Emma: I’ve loved fairytales for as long as I can remember. As a child, I read every fairytale collection I could find, from cultures all around the world. Some of my favorites were the old Grimms’ fairytales, which have such a sense of mystery, loss and longing. A year before I began to write The Arrow and the Crown, my husband and I traveled through southern Germany, visiting many old castles and out-of-the-way villages, and walking through quiet forests and medieval towns. Many details from those experiences found their way into my novel.
Claire: You write “historical fantasy.” What does that mean?
Emma: I love fantasy that draws on actual times and places, while opening up the possibility of other realities. There are some great fairytale retellings in this genre, such as Shannon Hale’s Book of a Thousand Days, which recasts a little-known Grimms’ fairytale into the world of medieval Mongolia, or Katherine Arden’s Winternight Trilogy, where historical figures from 14th century Russia combine forces with characters from folklore.
Although The Arrow and the Crown is an original fantasy, I wanted it to have the feel of a classic fairytale, along with a real sense of history and culture. Many of the cultural details are drawn from medieval German accounts and artifacts. I researched everything from medieval cookbook recipes, to herbal lore, to the proper way to thatch a roof…and everything in-between. These are the sort of details that make the book more vivid and “grounded.” But there are also magical elements, which I think help to open up a sense of mystery and wonder to the reader.

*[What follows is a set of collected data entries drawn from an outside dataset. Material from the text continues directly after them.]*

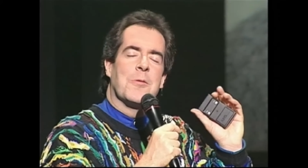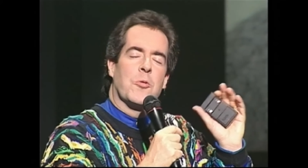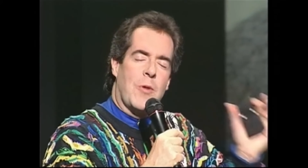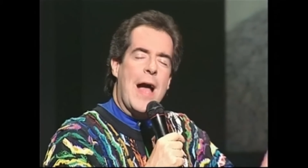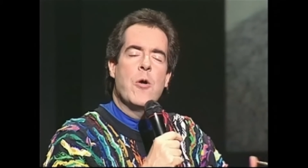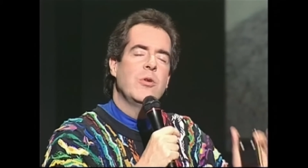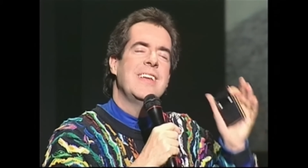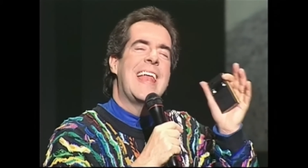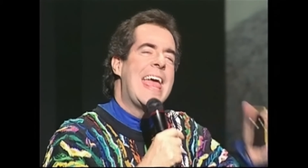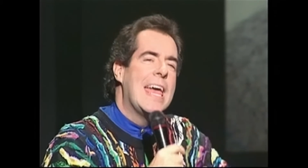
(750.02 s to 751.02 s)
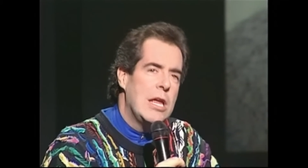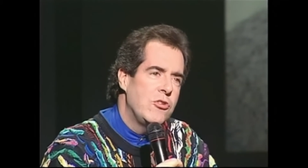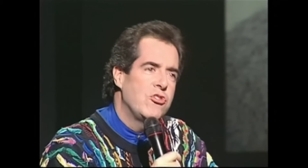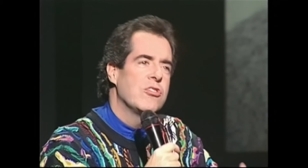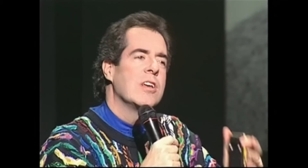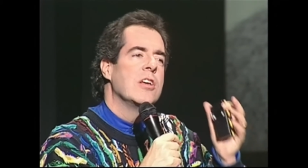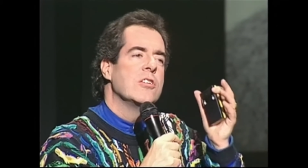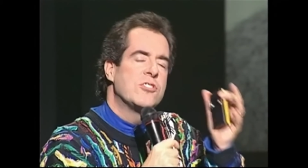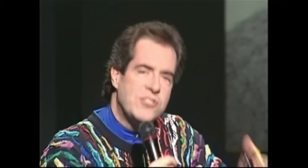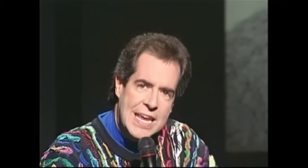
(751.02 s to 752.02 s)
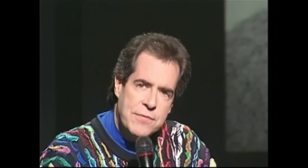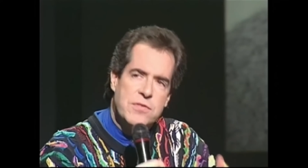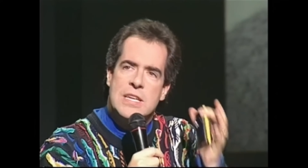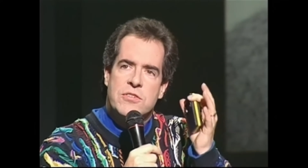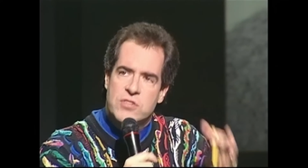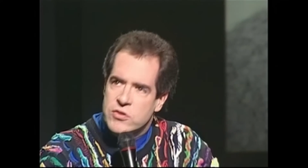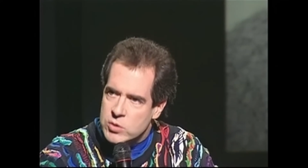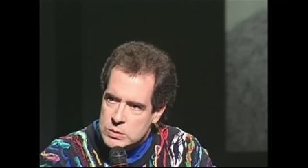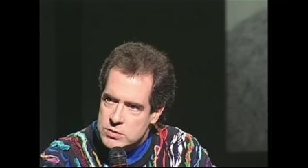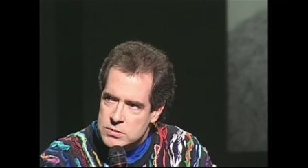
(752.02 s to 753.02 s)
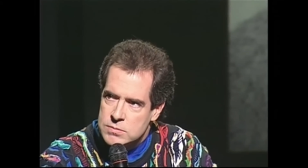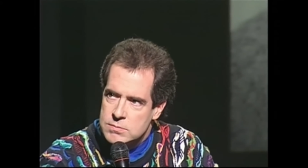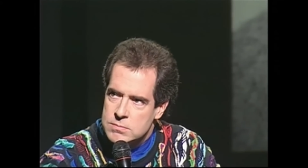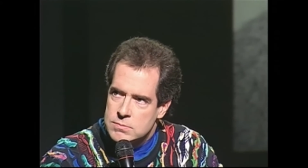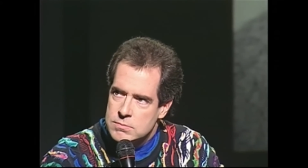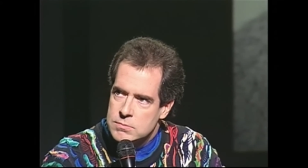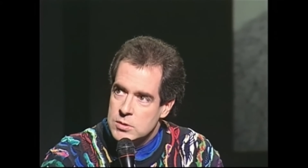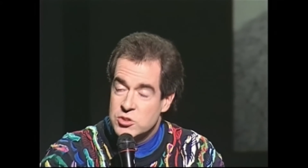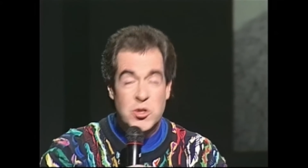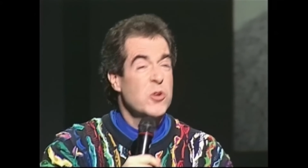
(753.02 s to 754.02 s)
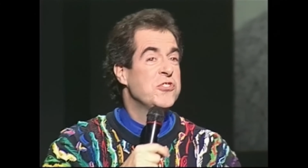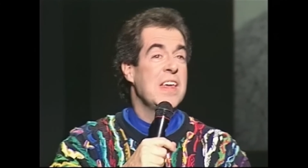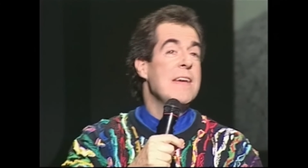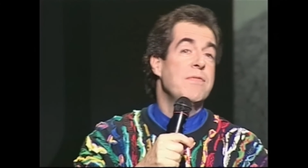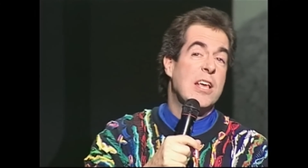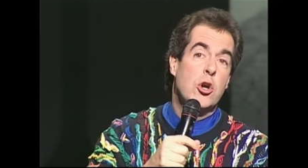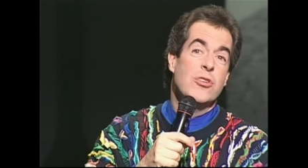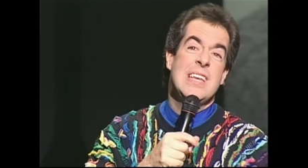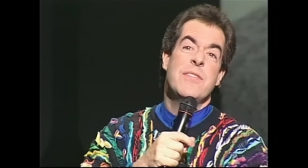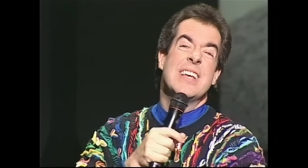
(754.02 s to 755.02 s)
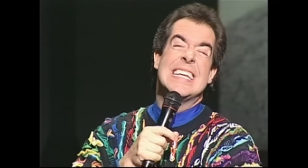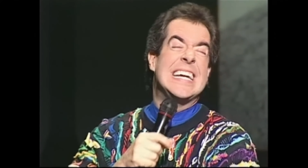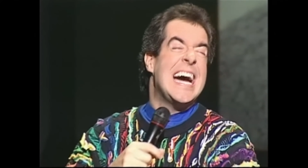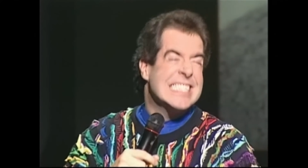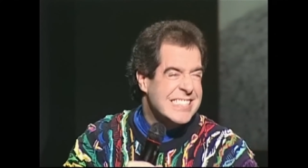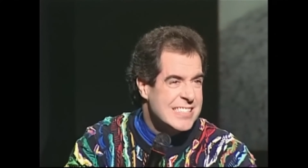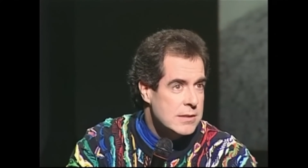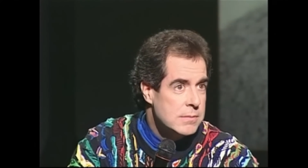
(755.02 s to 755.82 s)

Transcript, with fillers: rounded edge safety scissors. So safe they couldn't even cut.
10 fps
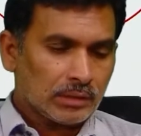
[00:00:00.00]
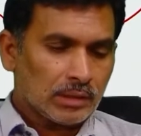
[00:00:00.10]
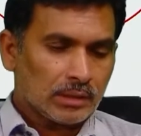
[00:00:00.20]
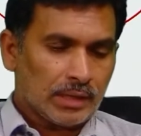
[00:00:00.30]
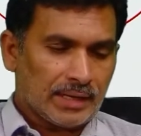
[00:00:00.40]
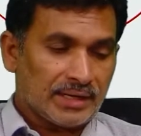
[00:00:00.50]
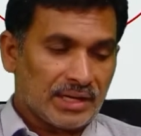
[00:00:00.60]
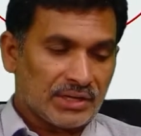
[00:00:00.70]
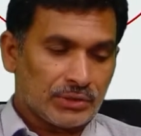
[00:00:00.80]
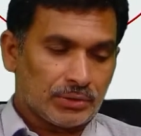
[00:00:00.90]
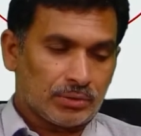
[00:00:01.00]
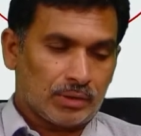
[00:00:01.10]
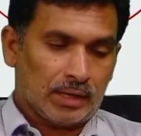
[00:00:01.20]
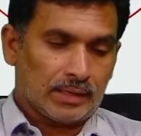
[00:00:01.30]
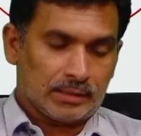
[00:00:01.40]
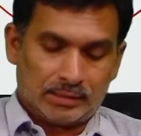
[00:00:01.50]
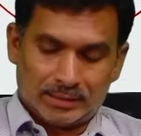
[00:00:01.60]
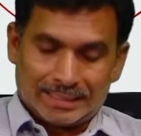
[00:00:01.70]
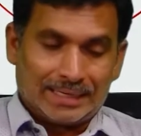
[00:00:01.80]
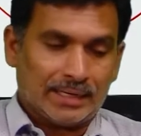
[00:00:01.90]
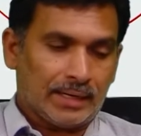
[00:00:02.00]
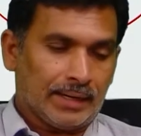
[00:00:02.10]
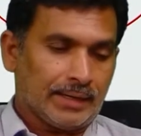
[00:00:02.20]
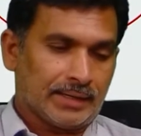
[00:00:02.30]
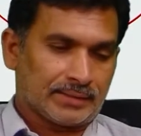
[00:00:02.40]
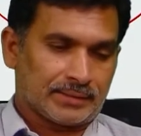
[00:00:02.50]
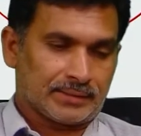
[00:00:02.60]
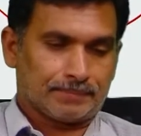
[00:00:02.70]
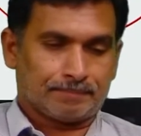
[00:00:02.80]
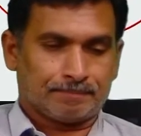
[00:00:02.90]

gain ratio, and the Gini index.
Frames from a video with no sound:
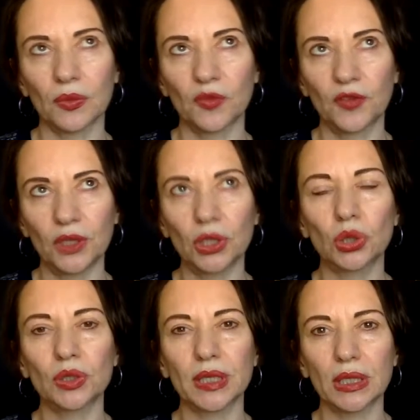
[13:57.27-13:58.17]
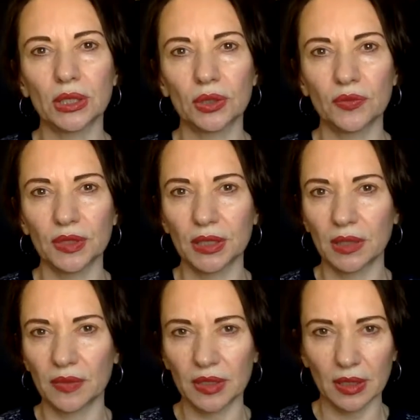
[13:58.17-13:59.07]
finish your session with
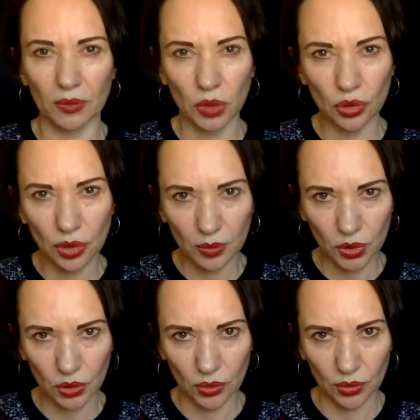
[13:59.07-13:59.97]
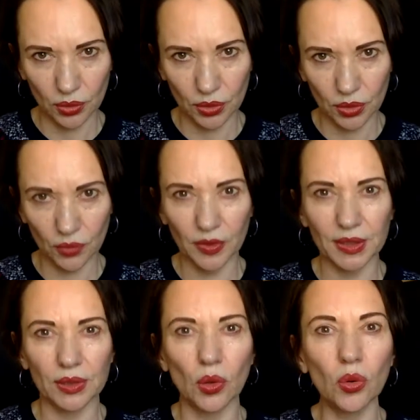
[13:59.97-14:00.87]
giving some dream zones
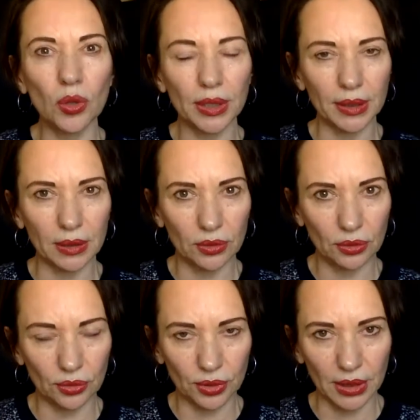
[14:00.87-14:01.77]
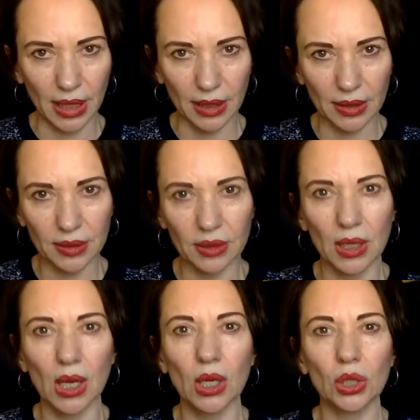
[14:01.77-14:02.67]
with oil, relax.
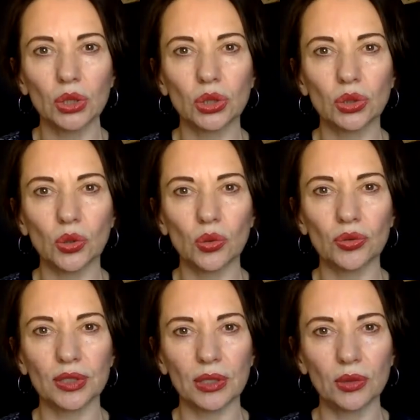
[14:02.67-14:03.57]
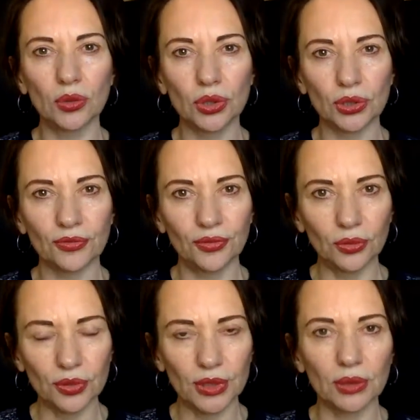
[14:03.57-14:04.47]
So resolution, full
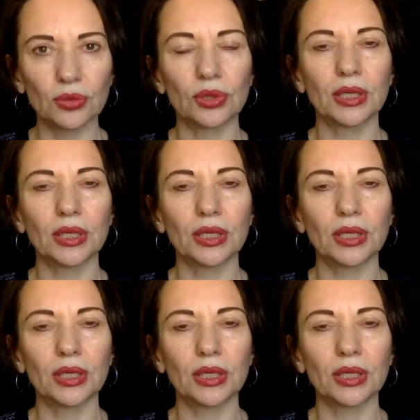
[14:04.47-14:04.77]
resolution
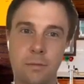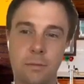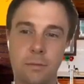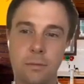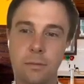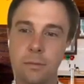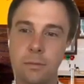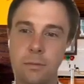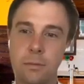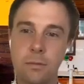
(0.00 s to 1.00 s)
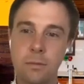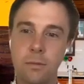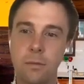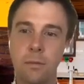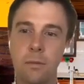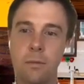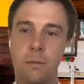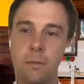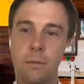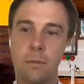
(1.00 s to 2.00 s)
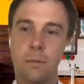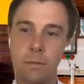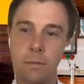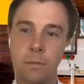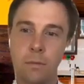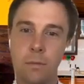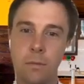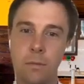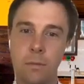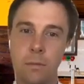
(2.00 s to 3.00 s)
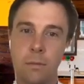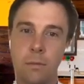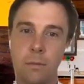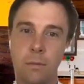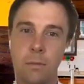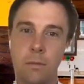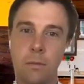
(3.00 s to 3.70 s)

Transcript: [no speech]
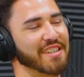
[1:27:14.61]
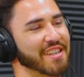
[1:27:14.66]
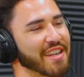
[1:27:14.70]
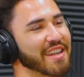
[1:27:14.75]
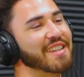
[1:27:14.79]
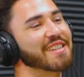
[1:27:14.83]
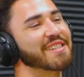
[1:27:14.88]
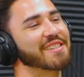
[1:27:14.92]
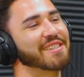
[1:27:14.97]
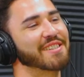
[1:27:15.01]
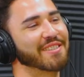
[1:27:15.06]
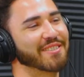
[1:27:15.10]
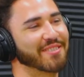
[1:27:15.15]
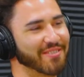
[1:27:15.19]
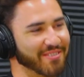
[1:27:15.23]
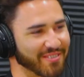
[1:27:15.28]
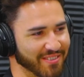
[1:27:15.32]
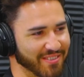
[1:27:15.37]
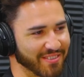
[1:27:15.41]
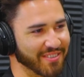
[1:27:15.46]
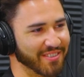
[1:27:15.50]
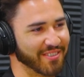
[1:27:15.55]
exist.
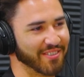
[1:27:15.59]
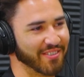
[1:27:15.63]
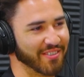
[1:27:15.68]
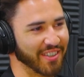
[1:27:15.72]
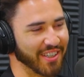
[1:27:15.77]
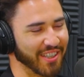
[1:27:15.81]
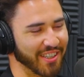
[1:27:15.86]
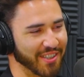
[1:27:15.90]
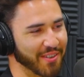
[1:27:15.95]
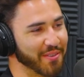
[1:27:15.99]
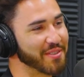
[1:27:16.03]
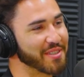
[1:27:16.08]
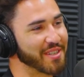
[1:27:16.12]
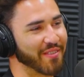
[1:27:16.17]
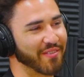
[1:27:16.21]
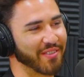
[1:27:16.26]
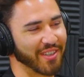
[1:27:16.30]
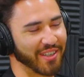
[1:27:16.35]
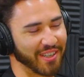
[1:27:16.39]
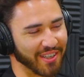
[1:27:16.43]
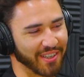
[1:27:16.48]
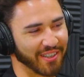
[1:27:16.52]
We can do
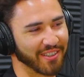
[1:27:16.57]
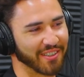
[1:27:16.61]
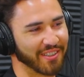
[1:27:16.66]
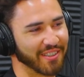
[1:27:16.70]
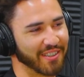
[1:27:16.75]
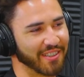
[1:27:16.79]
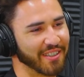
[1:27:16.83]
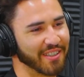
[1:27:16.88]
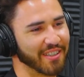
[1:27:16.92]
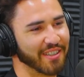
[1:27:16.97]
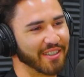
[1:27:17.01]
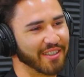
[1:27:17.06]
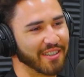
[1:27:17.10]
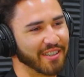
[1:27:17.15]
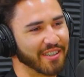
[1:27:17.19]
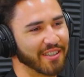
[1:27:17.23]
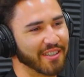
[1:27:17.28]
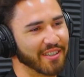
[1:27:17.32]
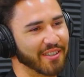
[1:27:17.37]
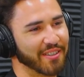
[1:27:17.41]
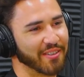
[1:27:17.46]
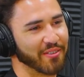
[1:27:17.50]
something here.
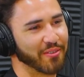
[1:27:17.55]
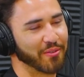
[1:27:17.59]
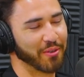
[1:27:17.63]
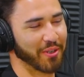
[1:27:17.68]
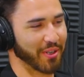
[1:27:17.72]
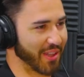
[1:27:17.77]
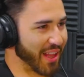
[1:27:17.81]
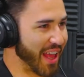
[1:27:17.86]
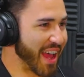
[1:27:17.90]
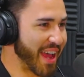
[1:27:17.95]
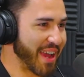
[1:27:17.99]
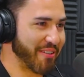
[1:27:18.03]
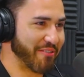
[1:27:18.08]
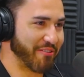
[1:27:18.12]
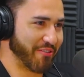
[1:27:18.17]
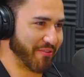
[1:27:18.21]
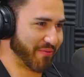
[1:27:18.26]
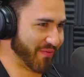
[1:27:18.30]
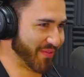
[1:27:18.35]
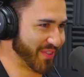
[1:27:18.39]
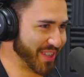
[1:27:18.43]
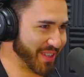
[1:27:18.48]
We're
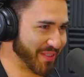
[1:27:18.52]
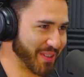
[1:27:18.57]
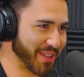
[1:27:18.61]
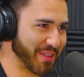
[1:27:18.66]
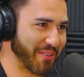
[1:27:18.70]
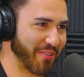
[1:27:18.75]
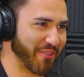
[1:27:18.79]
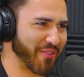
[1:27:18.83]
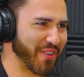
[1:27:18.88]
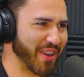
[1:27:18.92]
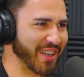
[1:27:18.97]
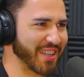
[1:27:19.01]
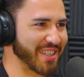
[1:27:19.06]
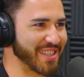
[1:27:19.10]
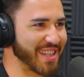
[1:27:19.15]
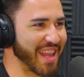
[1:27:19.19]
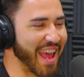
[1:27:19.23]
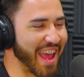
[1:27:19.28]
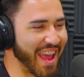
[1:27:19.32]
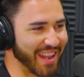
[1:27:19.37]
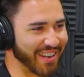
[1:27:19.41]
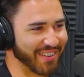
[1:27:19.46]
alive. It's like, what the fuck
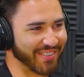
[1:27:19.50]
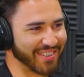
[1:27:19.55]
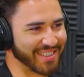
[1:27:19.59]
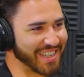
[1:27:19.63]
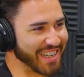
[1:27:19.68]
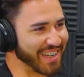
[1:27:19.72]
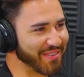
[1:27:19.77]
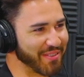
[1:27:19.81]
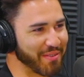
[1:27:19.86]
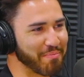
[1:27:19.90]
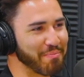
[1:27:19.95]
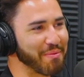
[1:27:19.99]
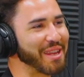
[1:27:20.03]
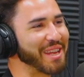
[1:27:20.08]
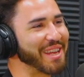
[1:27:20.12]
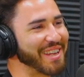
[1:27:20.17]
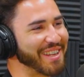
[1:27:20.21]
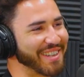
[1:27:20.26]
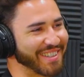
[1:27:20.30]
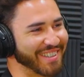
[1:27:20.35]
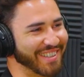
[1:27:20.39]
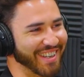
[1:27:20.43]
is that? What's that even
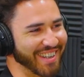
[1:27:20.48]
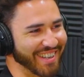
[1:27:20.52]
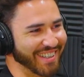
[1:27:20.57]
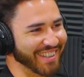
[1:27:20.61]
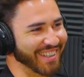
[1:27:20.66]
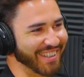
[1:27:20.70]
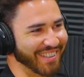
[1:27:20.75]
mean?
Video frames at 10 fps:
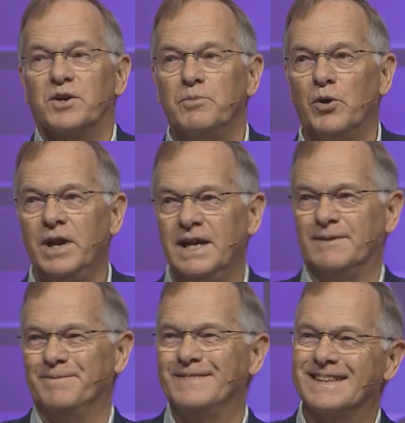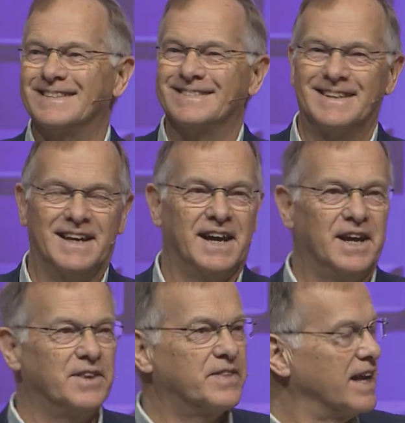Good morning,
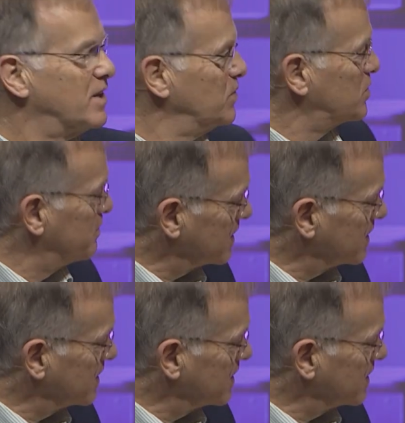and thank you so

Claire: How has the AWC helped in your development as a writer?
Emma: Back in 2017, I entered the first pages of The Arrow and the Crown (under its working title The Beast of Weissburg) in the AWC Writing Competition. It was the first contest I’d entered since deciding to pursue my writing passion a few years earlier. When my entry won 1st place in Juvenile Fiction, it was a huge encouragement to me to keep pursuing this dream! I’ve also appreciated the warm welcome and support I’ve received from various members of the AWC. And the conference workshops I’ve attended have helped me hone my craft and learn more about the process and business of writing.
Claire: What are some of the hurdles and surprises you’ve encountered as a debut novelist?
Emma: Well, I think this experience is a common one, but when I first started out as an author, I didn’t realize how huge and complex the publishing industry is. I had to spend a lot of time educating myself on the business side of writing: how the industry works, who the players are, how to write query letters and proposals, and the pros and cons of various publication options. Now that my novel’s out in print, I’ve had to continue learning how to manage and market it, while also carving out time for continued creative work.
As for joys, it has been great fun to see my book spread to unexpected places, and to receive feedback from various readers. So far The Arrow and the Crown has traveled to at least 7 different countries! I’ve also been surprised at the age range of my readership. I conceived this book as a young adult (YA) novel, and I’ve had fantastic responses from teen readers, which I love. But I’ve also heard back from readers all the way from 7- to 70-year-olds. It’s pretty neat, as an author, to see where your words may land!
Claire: What’s coming up next?
Emma: I’m currently working on a fantasy novel set in early-19th century Russia. It’s a fascinating time to research and write about, and there’s such a wealth of mythology in eastern Europe that most American readers are unfamiliar with. I’ve enjoyed this chance to journey farther afield in my writing!